Friday, February 24, 2012

Kismet .CSV Log Report Generator

Kismet is an 802.11 layer2 wireless network detector, sniffer, and intrusion detection system. Kismet will not work with all wireless cards, more information can be found here.

Depending on the area you are running kismet, you may find zero networks or hundreds. As more people set up networks, especially in their business areas, it is absolutely necessary to ensure strong encryption is used. It is always a good idea to go warwalking in your area to see which networks are running in your environment.

Kismet outputs 6 log files in the following formats: .xml, .csv, .dump, .network, .weak, and .cisco. Most of the output files are hard to interpret and give a lot of unneeded information for a basic warwalk. I wrote a python script to parse through the .csv log file and generate an .html report.

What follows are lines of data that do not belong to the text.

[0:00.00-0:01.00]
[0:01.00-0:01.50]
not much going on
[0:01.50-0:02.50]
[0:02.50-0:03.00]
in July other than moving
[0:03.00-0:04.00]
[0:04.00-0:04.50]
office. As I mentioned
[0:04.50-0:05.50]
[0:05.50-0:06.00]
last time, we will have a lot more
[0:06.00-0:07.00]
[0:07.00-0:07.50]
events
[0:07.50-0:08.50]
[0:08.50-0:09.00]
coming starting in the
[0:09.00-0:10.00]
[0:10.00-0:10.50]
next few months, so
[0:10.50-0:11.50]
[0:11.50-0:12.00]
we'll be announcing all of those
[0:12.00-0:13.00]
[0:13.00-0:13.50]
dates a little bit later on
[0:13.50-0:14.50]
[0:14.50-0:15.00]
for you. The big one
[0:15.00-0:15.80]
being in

The script ignores all networks with strong encryption or networks with no ssid. The report includes all networks that have WEP or no encryption, with identifying information about each one. This report is only for seeing which found networks are vulnerable.

Feel free to give this python script a try. The only thing needed is a .csv Kismet log file. Changes to the code can be easily made to change what information is included in the report.

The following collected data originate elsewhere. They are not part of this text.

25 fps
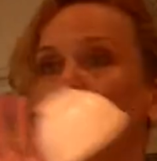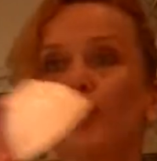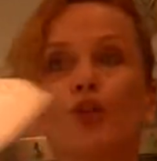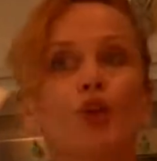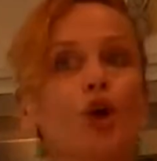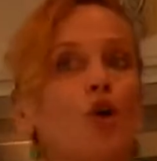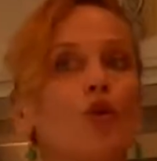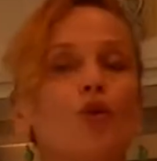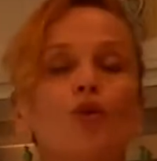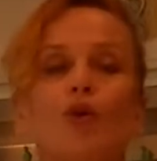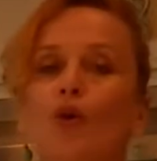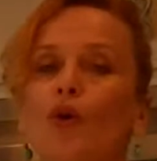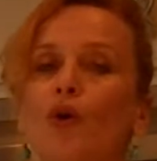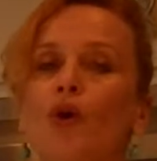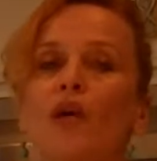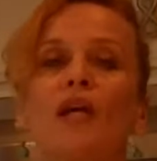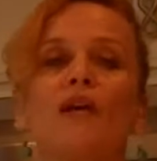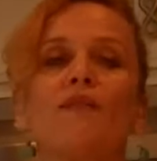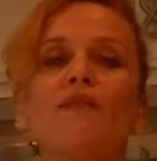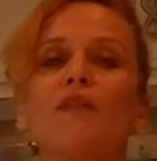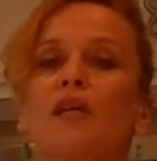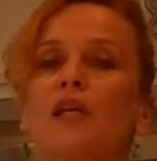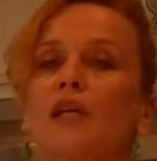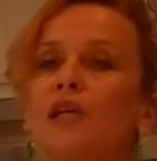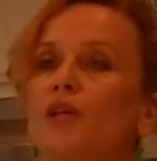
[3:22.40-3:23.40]
No growing
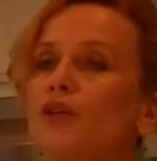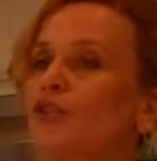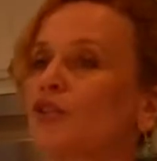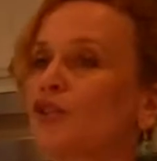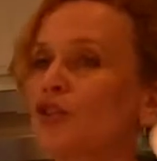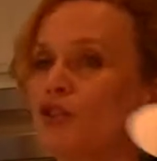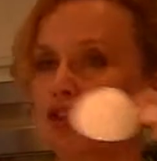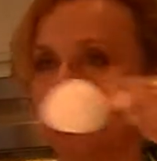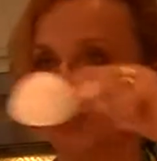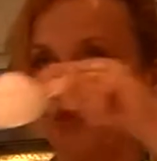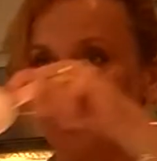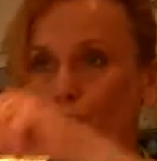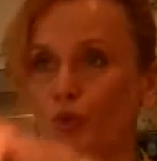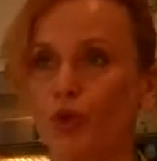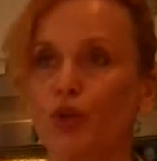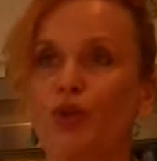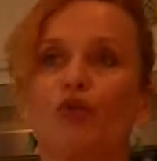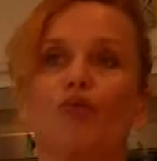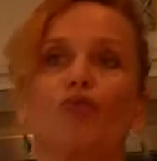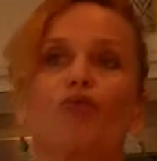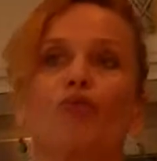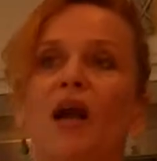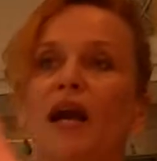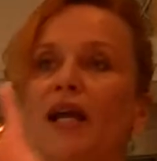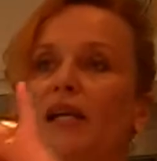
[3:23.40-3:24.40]
of the yeast. You just put it
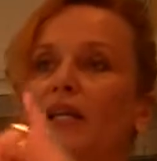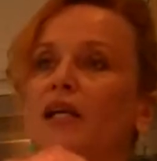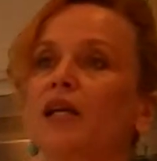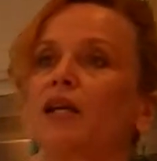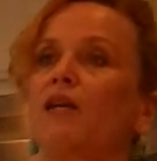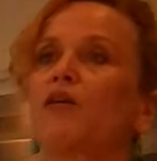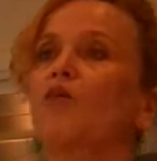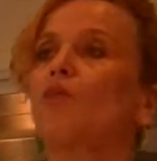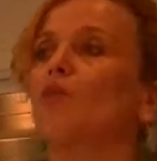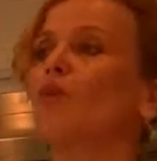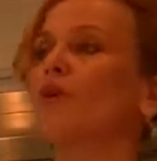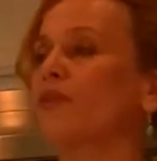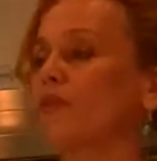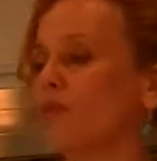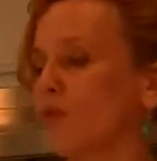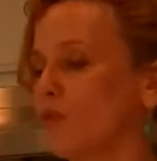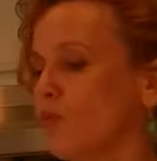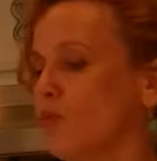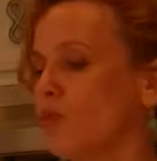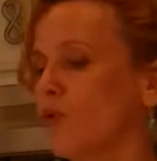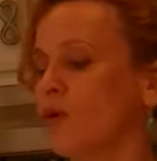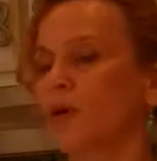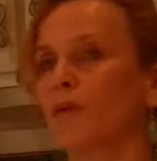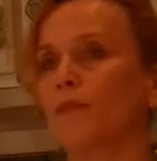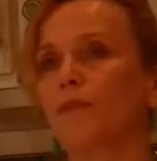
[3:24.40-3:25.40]
right in with the
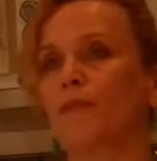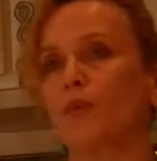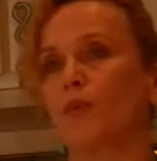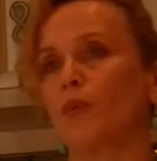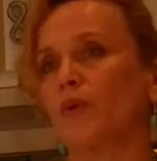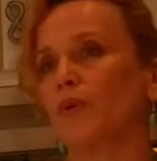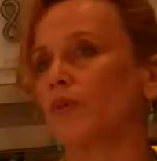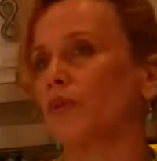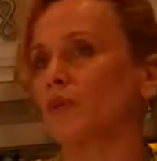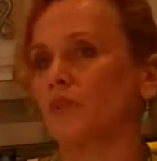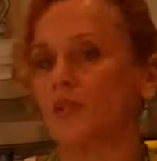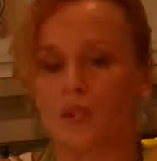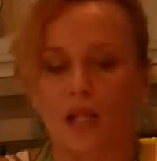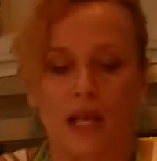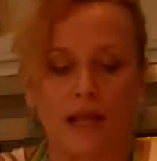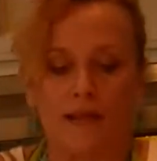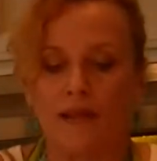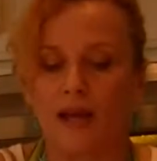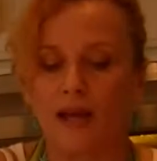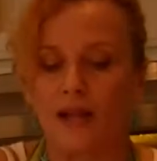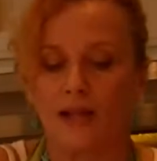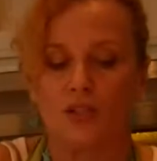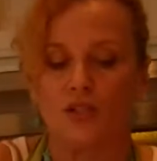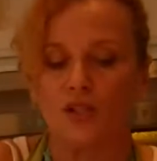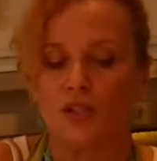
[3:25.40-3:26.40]
warm, with this like
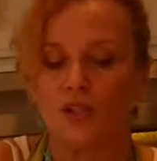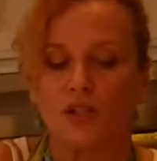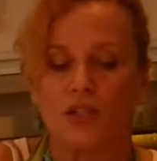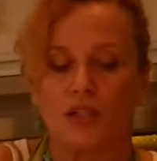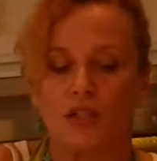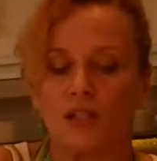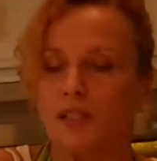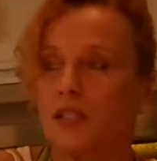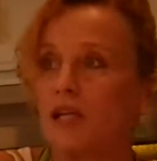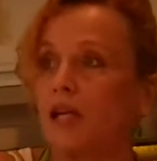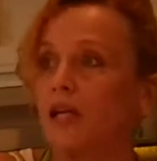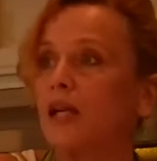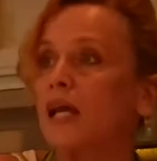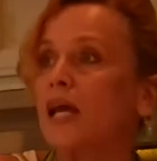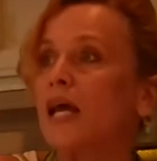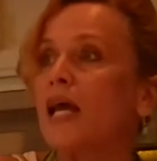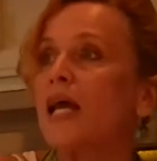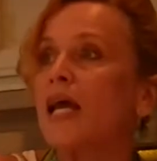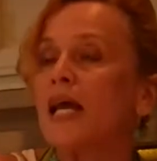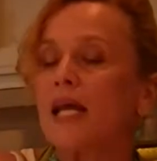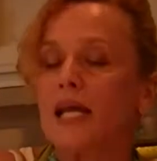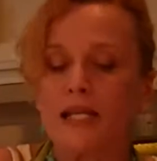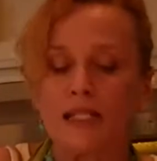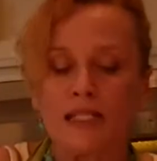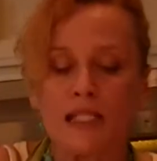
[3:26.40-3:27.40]
that. It's just going to sit.
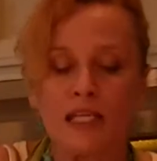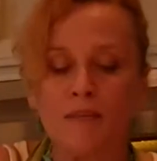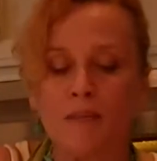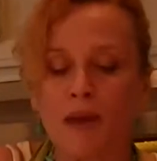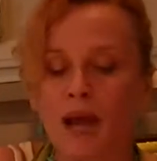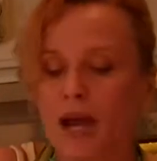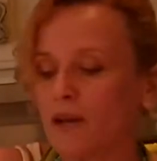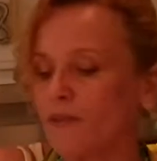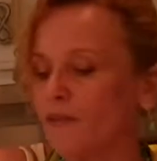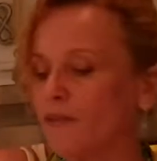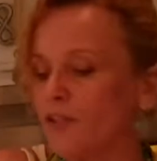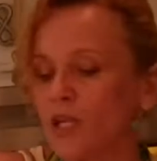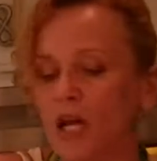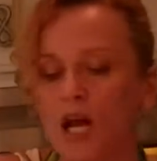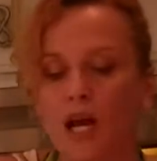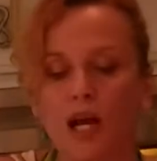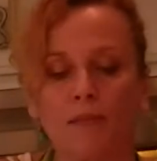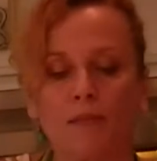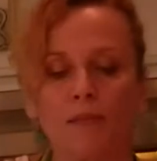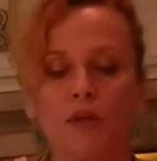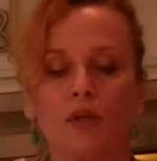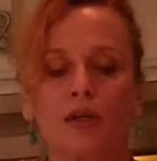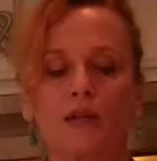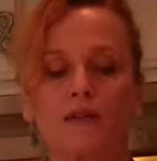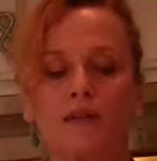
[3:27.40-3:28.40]
It's the amount of
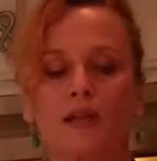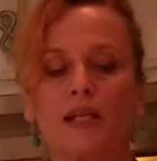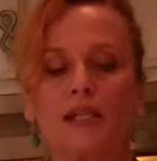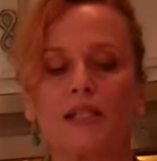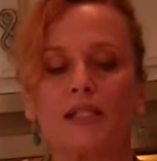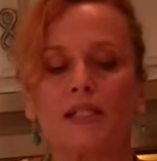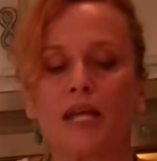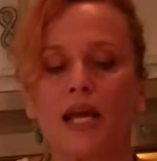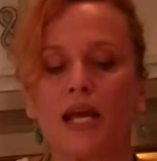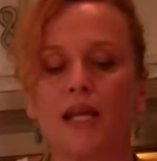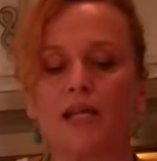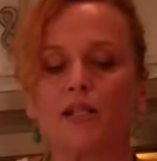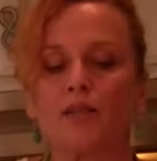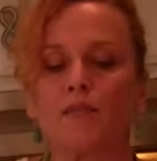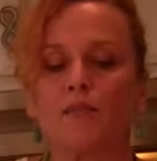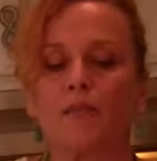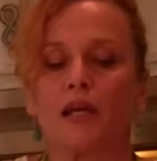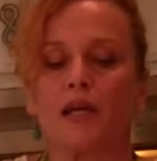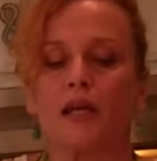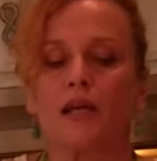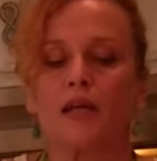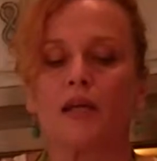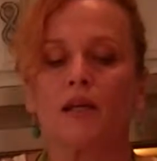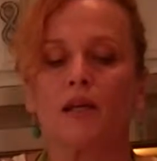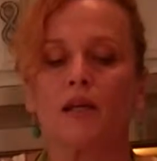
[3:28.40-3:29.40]
time, look, that it takes
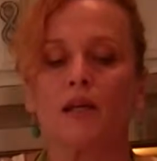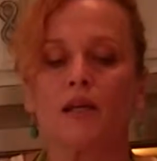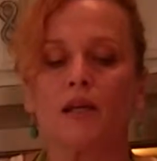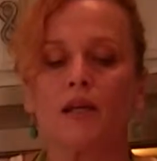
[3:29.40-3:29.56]
me.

Must be logged in to Google Docs:


After running Kismet and receiving the output files, let's take a look at the .csv log file which contains all of the information found. In total there are 38 attributes that Kismet records when finding a single network.

Now let's run the Kismet Report Generator python script. This works cross platform and will print a nice report as long as the structure of the .csv file doesn't drastically change. If so, it is an easy fix inside the code by using the optparse module. The script takes in two arguments, the first is the .csv Kismet log input file, and the second is the .html output file. An example to run the script would be: -i kismet-log.csv -o kismet-report.html

After running our script we get a nice .html report that is easily readable. The Kismet information is printed into a template which can be changed within the python script. Columns can be sorted by clicking each one if Javascript is enabled.

Feel free to comment, question or criticize. Input is always welcome, thanks!

Friday, February 3, 2012

Attacking Basic Authentication with Burp Intruder

Burp is a platform for testing the security of web applications. Among other things, Burp has the capabilities of an intercepting proxy, vulnerability scanner, and attack tool. Burp's attack tool is called Intruder.

Update: Burp now has the ability to base64 encode two payload lists in a username:password combination by using the custom iterator. More information can be found on this blog.

Because Burp is not a dedicated password cracking tool, some work does need to be done before attacking basic authentication. You may be asking, why use Burp at all? Why not use THC-Hydra or John the Ripper? These are both great options, but Burp Intruder has great functionality with multiple options, an expansive user interface, and also allows you to view each request and response. By seeing each response you are able to quickly figure out if there is any enumeration possible and also separate which credentials actually worked.

One of the most effective ways to attack basic authentication is by using a dictionary wordlist of common usernames and passwords. If you have a small set of usernames or even just one, this attack is much quicker than if you have to guess both the username and password.

As of Burp v1.4, there is no way to directly run a dictionary attack with two wordlists and base64 encode the entire username:password string. Burp does not have the ability to combine a word from two separate wordlists and base64 encode the result. The most you can do is encode each string separately and combine them, however because of how base64 encoding works this does not produce an accurately encoded string. There are few ways around this shortcoming however:

  1. Precompile a username:password wordlist offline. this can either be base64 encoded or not. Burp has the ability to encode a single payload so you can just add a processing rule to the string before Burp sends the request.

  2. Write an extension using Burp Extender to Base64 encode the Auth header. In this scenario you just need to have Burp create the username:password combinations and the extension will do the encoding. I may do a specific post about this later.

In this post I will be focusing on #1, precompiling a username:password list offline and putting that into Burp Intruder. I created a python script to take a separate username and password wordlist and combine them into the username:password format for Basic Auth. There are also other useful options for creating wordlists.

Must be logged in to Google Docs:


So now that we have a username:password wordlist it's time to fire up Burp and put it to use. After making sure that intercept is on, go to the site where the Basic Auth is located.

Fill in anything you want and press 'Ok'. You will now see the GET request with 'Authorization: Basic *Base64 Encoded String*'

Right click anywhere in the request and select 'send to intruder'. At this point you can either drop or forward the request since we already got what we wanted.

Go to intruder and under the positions tab put two payload markers around the Base64 encoded string.

Now go to the payloads tab and load our preset wordlist we created earlier. We still need to Base64 encode the username:password string, so add a payload processing rule to do this.

Almost done! Along the top go to 'intruder' to start the attack. Burp Intruder gives us a nice interface for each attack. We can now view each request and response which includes payload, status, and length. This makes it extremely easy for us to see which payloads work and which don't. We can also look at the status and length to see which pages differ and why.

These methods for attacking authentication can be slightly modified and used to attack other types of authentication.